School Notes: Bethesda-Chevy Chase High Students To Perform at Governor’s Inauguration
Plus: Upcoming opportunities to weigh in on school system’s operating budget; Smith issues statement about grading, assessments
Bethesda-Chevy Chase High students to perform at governor’s inauguration
The Bethesda-Chevy Chase High School Chamber Choir is among several musical ensembles slated to perform at the governor’s inauguration on Wednesday.
The choir consists of high school sophomores, juniors and seniors and will perform between 9:30 a.m. and 12:30 p.m. at the State House in Annapolis during pre-inauguration events, according to a news release from the governor’s office.
Other performers include the 229th Army Band of the Maryland Army National Guard, the Cardinal Shehan School Choir and the Barbara Ingram School for the Arts Chamber Choir.
Upcoming opportunities to weigh in on school system’s operating budget
Montgomery County Public Schools staff invites community members to weigh in on its proposed fiscal 2020 operating budget at several upcoming public forums.
The county Board of Education will host a public forum from 6 p.m. to 9 p.m. Monday at the Carver Educational Services Center in Rockville.

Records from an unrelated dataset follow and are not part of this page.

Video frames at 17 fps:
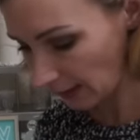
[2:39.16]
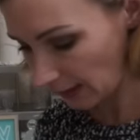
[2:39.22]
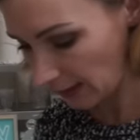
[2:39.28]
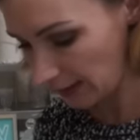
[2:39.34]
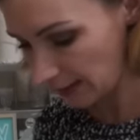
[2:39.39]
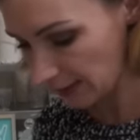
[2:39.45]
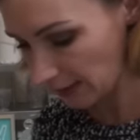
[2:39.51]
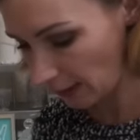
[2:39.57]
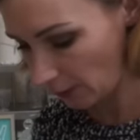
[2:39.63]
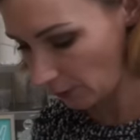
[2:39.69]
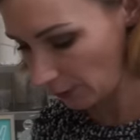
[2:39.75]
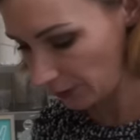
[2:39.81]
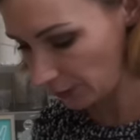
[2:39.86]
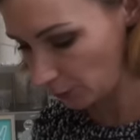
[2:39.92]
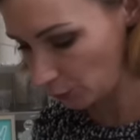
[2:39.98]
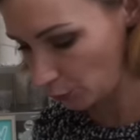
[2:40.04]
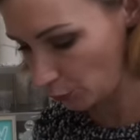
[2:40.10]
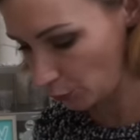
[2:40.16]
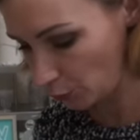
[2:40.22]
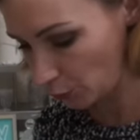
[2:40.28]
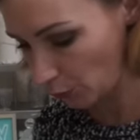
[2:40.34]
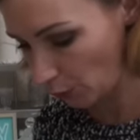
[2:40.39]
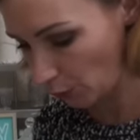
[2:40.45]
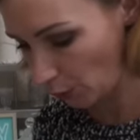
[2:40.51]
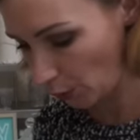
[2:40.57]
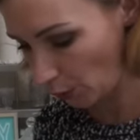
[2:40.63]
Et il sera en ligne donc
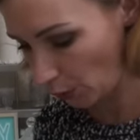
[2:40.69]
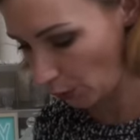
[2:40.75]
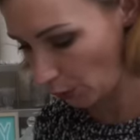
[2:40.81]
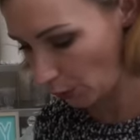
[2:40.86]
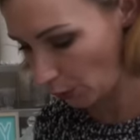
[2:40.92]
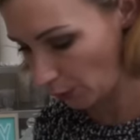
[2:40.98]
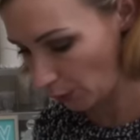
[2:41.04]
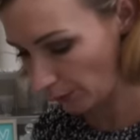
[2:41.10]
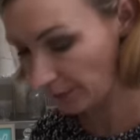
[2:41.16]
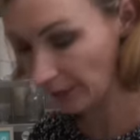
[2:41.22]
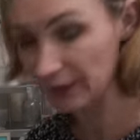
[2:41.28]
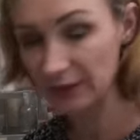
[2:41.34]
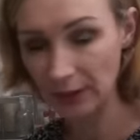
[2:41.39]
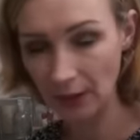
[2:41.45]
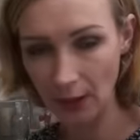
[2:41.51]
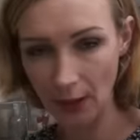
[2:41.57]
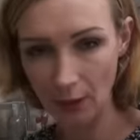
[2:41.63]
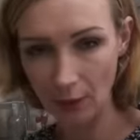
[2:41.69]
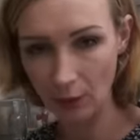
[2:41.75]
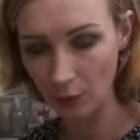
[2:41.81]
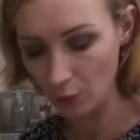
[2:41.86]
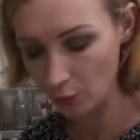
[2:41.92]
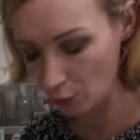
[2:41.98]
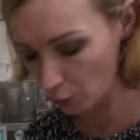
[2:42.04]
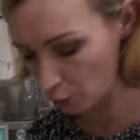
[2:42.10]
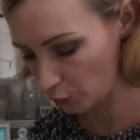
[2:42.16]
jusqu'au, euh, enfin il sera
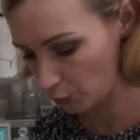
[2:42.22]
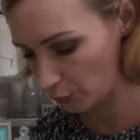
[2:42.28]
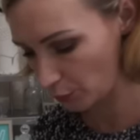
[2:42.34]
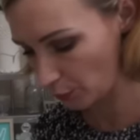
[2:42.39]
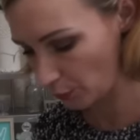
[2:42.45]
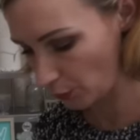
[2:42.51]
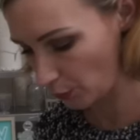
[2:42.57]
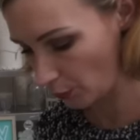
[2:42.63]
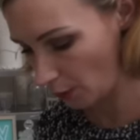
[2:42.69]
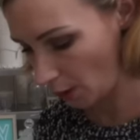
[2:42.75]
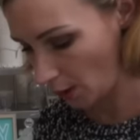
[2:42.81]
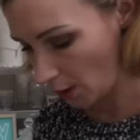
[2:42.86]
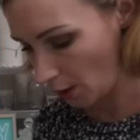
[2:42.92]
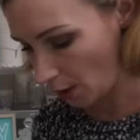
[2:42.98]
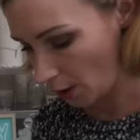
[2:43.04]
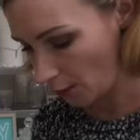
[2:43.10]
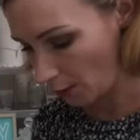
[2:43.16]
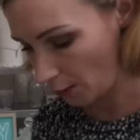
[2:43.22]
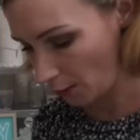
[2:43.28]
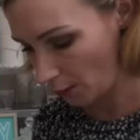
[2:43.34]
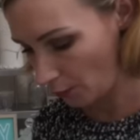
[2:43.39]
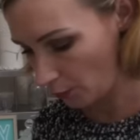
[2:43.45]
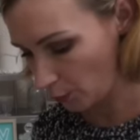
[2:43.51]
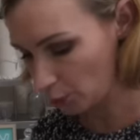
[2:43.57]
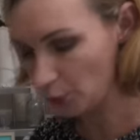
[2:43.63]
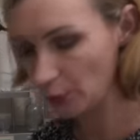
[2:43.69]
en, cours jusqu'au
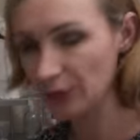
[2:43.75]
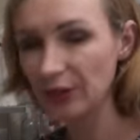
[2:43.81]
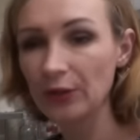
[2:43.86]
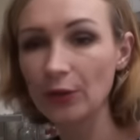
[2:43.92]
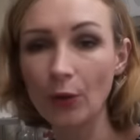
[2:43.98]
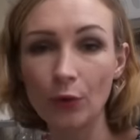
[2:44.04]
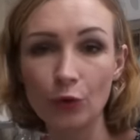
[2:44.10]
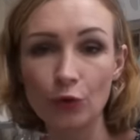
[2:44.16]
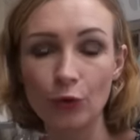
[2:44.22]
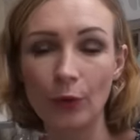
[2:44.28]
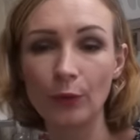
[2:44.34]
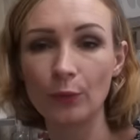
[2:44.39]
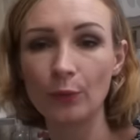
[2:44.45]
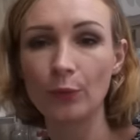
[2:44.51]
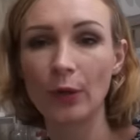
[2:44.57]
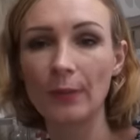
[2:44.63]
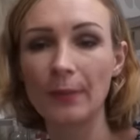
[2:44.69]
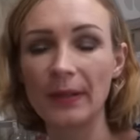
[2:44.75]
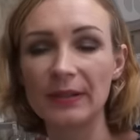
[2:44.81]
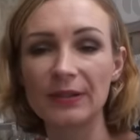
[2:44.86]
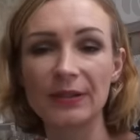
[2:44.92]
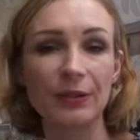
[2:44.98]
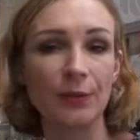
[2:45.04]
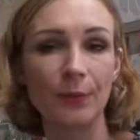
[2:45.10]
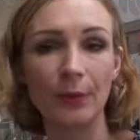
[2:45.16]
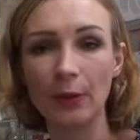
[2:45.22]
euh, jeudi 30 juin. Vous pourrez
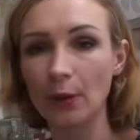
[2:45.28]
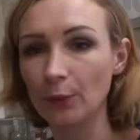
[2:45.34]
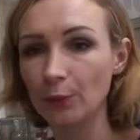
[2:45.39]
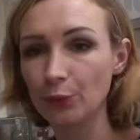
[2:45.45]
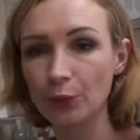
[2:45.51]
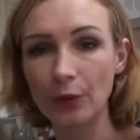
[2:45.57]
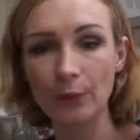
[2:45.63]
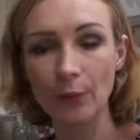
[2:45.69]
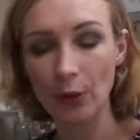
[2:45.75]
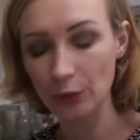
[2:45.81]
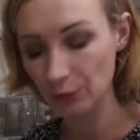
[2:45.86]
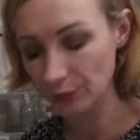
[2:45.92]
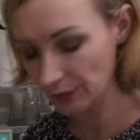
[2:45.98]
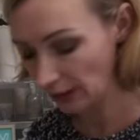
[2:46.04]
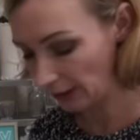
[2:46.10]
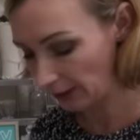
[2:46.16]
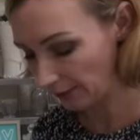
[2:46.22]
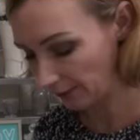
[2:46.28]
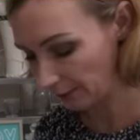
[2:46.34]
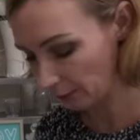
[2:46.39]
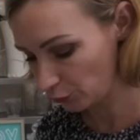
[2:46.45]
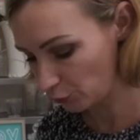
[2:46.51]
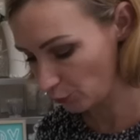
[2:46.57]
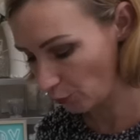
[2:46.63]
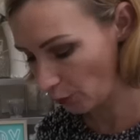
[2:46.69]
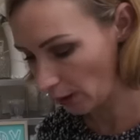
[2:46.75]
participer comme tous les mois jusqu'à la
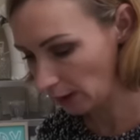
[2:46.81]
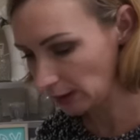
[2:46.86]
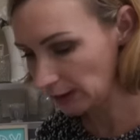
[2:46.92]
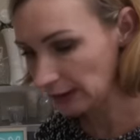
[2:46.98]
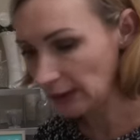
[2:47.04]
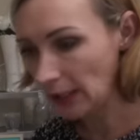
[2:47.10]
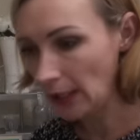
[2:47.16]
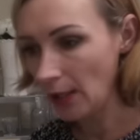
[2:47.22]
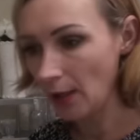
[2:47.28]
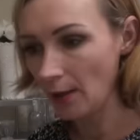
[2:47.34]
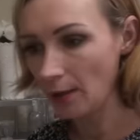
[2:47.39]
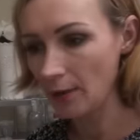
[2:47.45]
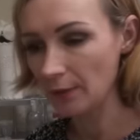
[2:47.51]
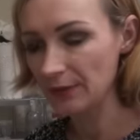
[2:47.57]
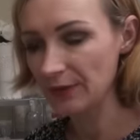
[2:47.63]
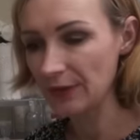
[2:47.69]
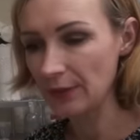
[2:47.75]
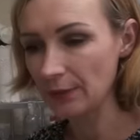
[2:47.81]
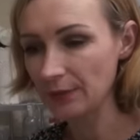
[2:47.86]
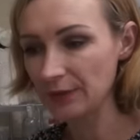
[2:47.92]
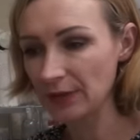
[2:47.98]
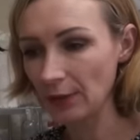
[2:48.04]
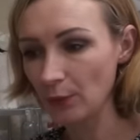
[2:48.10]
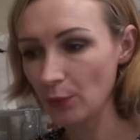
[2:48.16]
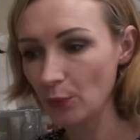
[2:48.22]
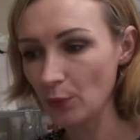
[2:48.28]
fin du mois. Euh, en ce qui
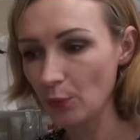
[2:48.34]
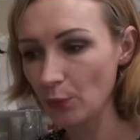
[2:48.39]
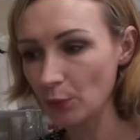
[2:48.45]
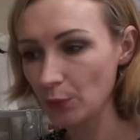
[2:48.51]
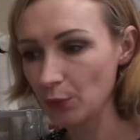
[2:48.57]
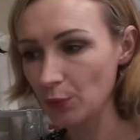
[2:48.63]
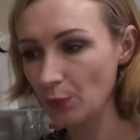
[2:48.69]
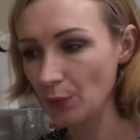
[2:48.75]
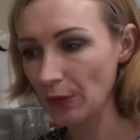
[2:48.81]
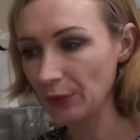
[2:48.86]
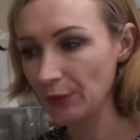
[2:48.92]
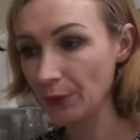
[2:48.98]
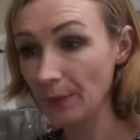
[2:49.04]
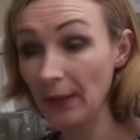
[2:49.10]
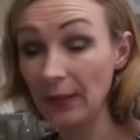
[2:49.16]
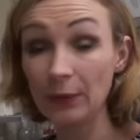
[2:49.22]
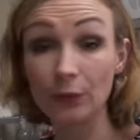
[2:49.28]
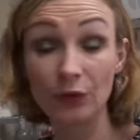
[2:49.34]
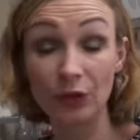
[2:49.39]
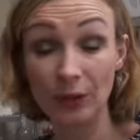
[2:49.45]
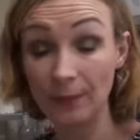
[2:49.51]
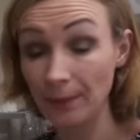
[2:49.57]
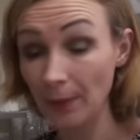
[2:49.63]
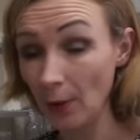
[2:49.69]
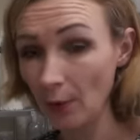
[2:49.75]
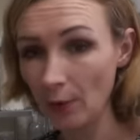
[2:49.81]
concerne le concours du mois de mai, donc
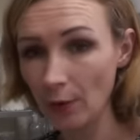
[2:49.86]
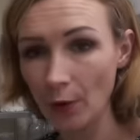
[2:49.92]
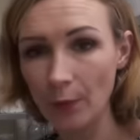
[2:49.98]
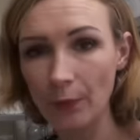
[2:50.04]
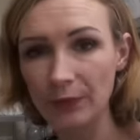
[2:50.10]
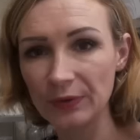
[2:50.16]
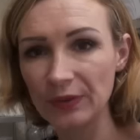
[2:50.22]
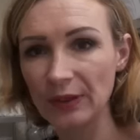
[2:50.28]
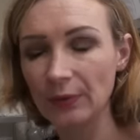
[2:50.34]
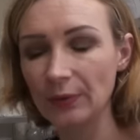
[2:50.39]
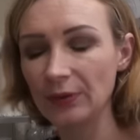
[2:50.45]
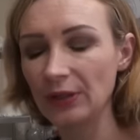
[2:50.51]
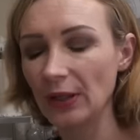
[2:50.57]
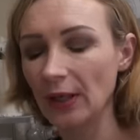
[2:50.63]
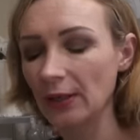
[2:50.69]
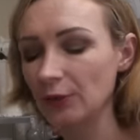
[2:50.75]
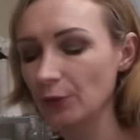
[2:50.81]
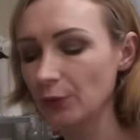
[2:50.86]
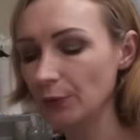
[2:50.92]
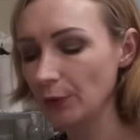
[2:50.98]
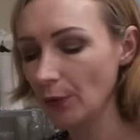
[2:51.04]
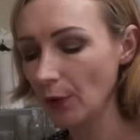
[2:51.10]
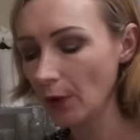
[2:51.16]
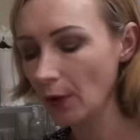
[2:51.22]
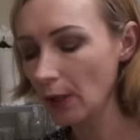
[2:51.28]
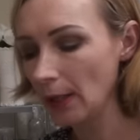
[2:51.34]
j'ai pas encore procédé au tirage au
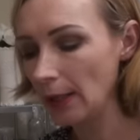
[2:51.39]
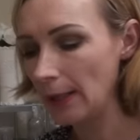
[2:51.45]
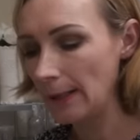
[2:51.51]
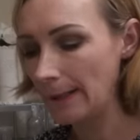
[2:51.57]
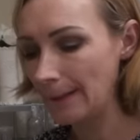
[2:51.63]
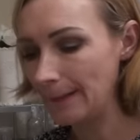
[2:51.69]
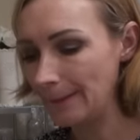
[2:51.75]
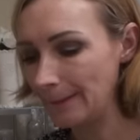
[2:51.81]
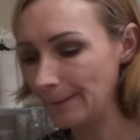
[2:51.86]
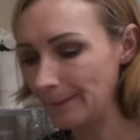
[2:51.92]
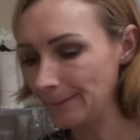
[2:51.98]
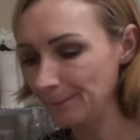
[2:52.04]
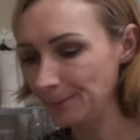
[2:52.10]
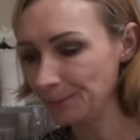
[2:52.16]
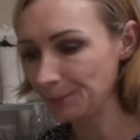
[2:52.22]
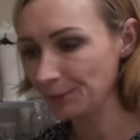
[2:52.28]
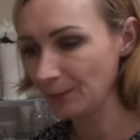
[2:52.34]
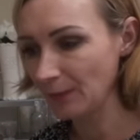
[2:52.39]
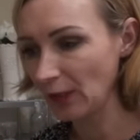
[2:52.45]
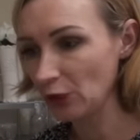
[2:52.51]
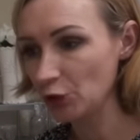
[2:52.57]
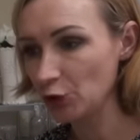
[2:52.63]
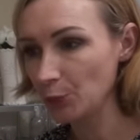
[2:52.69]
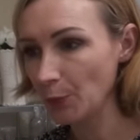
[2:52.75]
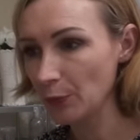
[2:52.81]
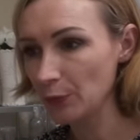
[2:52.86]
sort.
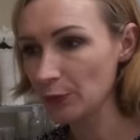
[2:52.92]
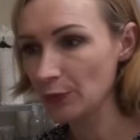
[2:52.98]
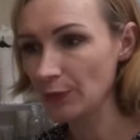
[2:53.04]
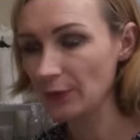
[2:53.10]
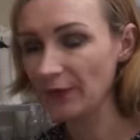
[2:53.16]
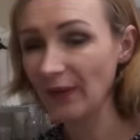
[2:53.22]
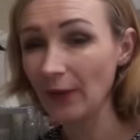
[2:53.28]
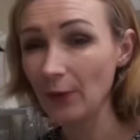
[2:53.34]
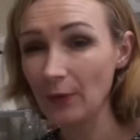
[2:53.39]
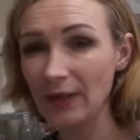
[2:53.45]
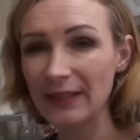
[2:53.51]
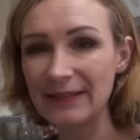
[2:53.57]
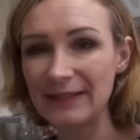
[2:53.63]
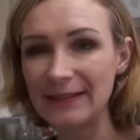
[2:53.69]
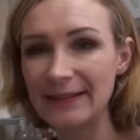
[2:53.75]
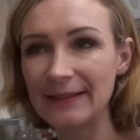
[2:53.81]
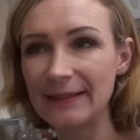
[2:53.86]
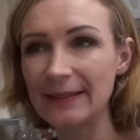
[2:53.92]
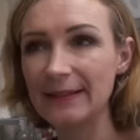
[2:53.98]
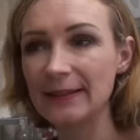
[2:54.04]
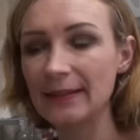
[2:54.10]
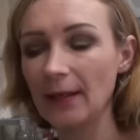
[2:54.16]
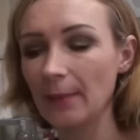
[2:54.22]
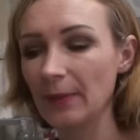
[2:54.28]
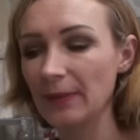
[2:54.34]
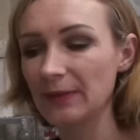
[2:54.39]
je pense le faire le lundi
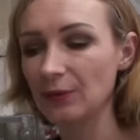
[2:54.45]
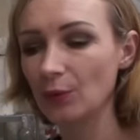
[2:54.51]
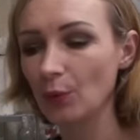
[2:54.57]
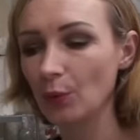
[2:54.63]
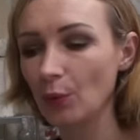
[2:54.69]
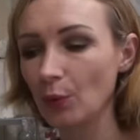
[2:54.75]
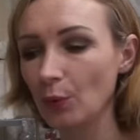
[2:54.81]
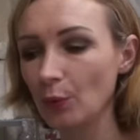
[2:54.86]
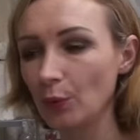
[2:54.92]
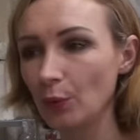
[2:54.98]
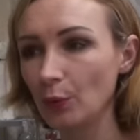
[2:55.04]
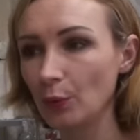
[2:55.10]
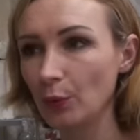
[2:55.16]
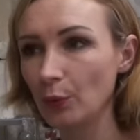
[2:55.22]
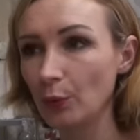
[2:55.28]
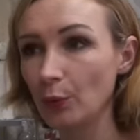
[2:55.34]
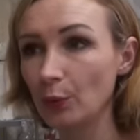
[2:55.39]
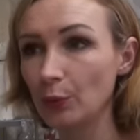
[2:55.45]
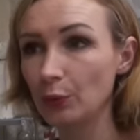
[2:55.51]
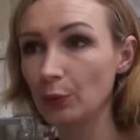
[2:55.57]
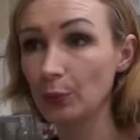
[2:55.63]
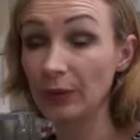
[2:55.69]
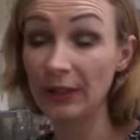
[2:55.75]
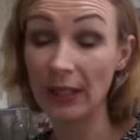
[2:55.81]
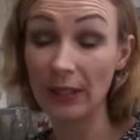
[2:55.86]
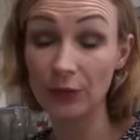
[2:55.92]
6 là parce que
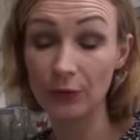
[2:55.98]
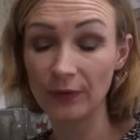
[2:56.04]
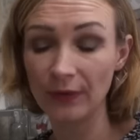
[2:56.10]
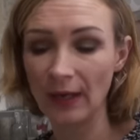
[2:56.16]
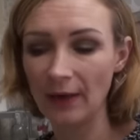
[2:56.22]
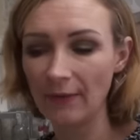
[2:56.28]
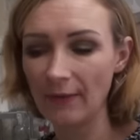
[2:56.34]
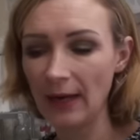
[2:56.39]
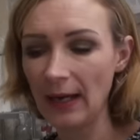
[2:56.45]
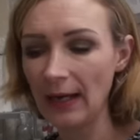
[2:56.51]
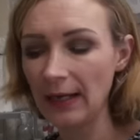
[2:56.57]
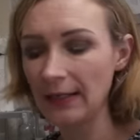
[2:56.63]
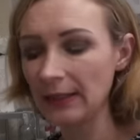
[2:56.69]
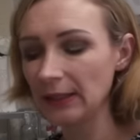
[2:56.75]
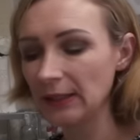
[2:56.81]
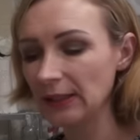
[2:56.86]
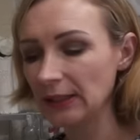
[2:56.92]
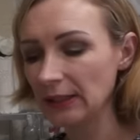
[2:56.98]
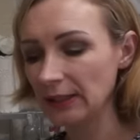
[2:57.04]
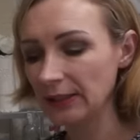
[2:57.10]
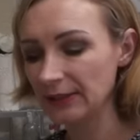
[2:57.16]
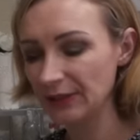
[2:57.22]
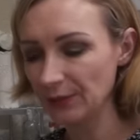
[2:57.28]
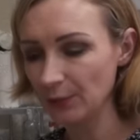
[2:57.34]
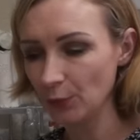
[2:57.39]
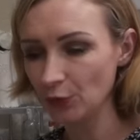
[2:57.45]
ce week-end je travaille,
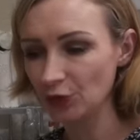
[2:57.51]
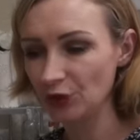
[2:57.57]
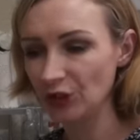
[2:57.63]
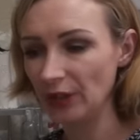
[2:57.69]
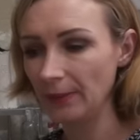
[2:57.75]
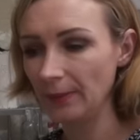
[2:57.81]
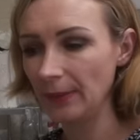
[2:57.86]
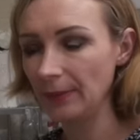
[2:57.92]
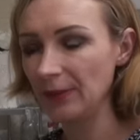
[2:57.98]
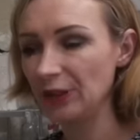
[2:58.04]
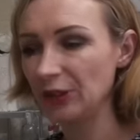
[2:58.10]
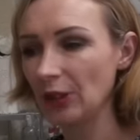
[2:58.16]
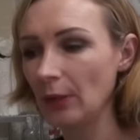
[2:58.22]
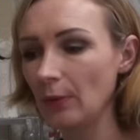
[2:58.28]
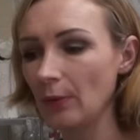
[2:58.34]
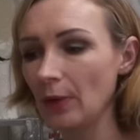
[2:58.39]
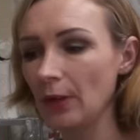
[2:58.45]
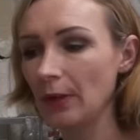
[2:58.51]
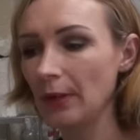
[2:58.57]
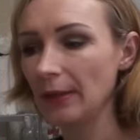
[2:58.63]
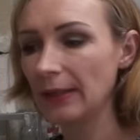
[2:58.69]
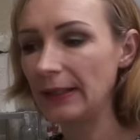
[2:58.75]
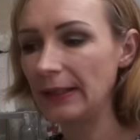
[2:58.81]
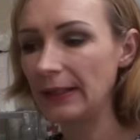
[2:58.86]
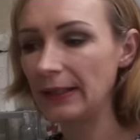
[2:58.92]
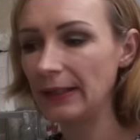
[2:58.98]
dimanche j'ai une baby
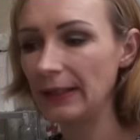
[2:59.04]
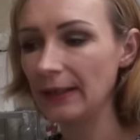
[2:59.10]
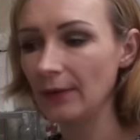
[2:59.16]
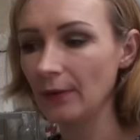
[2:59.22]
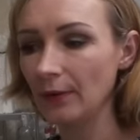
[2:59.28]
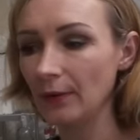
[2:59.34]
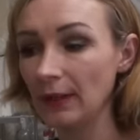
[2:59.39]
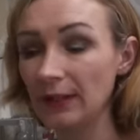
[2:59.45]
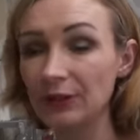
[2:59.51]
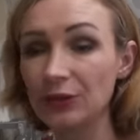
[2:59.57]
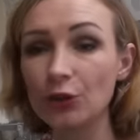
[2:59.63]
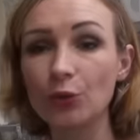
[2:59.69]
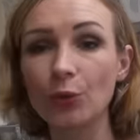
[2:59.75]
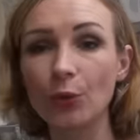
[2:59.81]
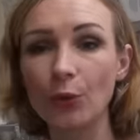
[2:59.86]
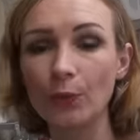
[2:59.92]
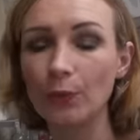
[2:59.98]
shower et lundi je suis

Montgomery County Council member Craig Rice, who chairs the council’s education and culture committee, will host five education budget forums beginning Feb. 20 at Neelsville Middle School. He will be joined at the forums by school system superintendent Jack Smith.
The other four forums will be held Feb. 27 at Col. E Brooke Lee Middle School; March 6 at Rockville High School; March 11 at Bethesda-Chevy Chase High School; and March 27 at Montgomery College’s Takoma Park campus. Each forum is scheduled to begin at 6:30 p.m.
Maryland funds about 27 percent of the school system budget, while the county government provides about 65 percent. Remaining money comes from the federal government and other revenue sources.
Smith has proposed a $2.65 billion operating budget for fiscal 2020.
Smith issues statement about school grading, assessments
In response to recent news reports outlining concerns about grade inflation after the school system implemented a new grading policy last year, Superintendent Jack Smith this week issued a statement outlining what he feels are possible explanations for a spike in A’s issued.
The percentage of A’s in math and English doubled from the first semester of 2014-2015 to last school year and rose significantly in English and science courses, as well.
In his statement posted on the school district website, Smith said it’s possible new grading practices have led to unintentional grade inflation, but it’s also possible previous models “suppressed student outcomes and that current grades better reflect” student success. Additionally, he said there could be factors unrelated to the grading policy, such as improved teaching practices, that lead to the increased high marks.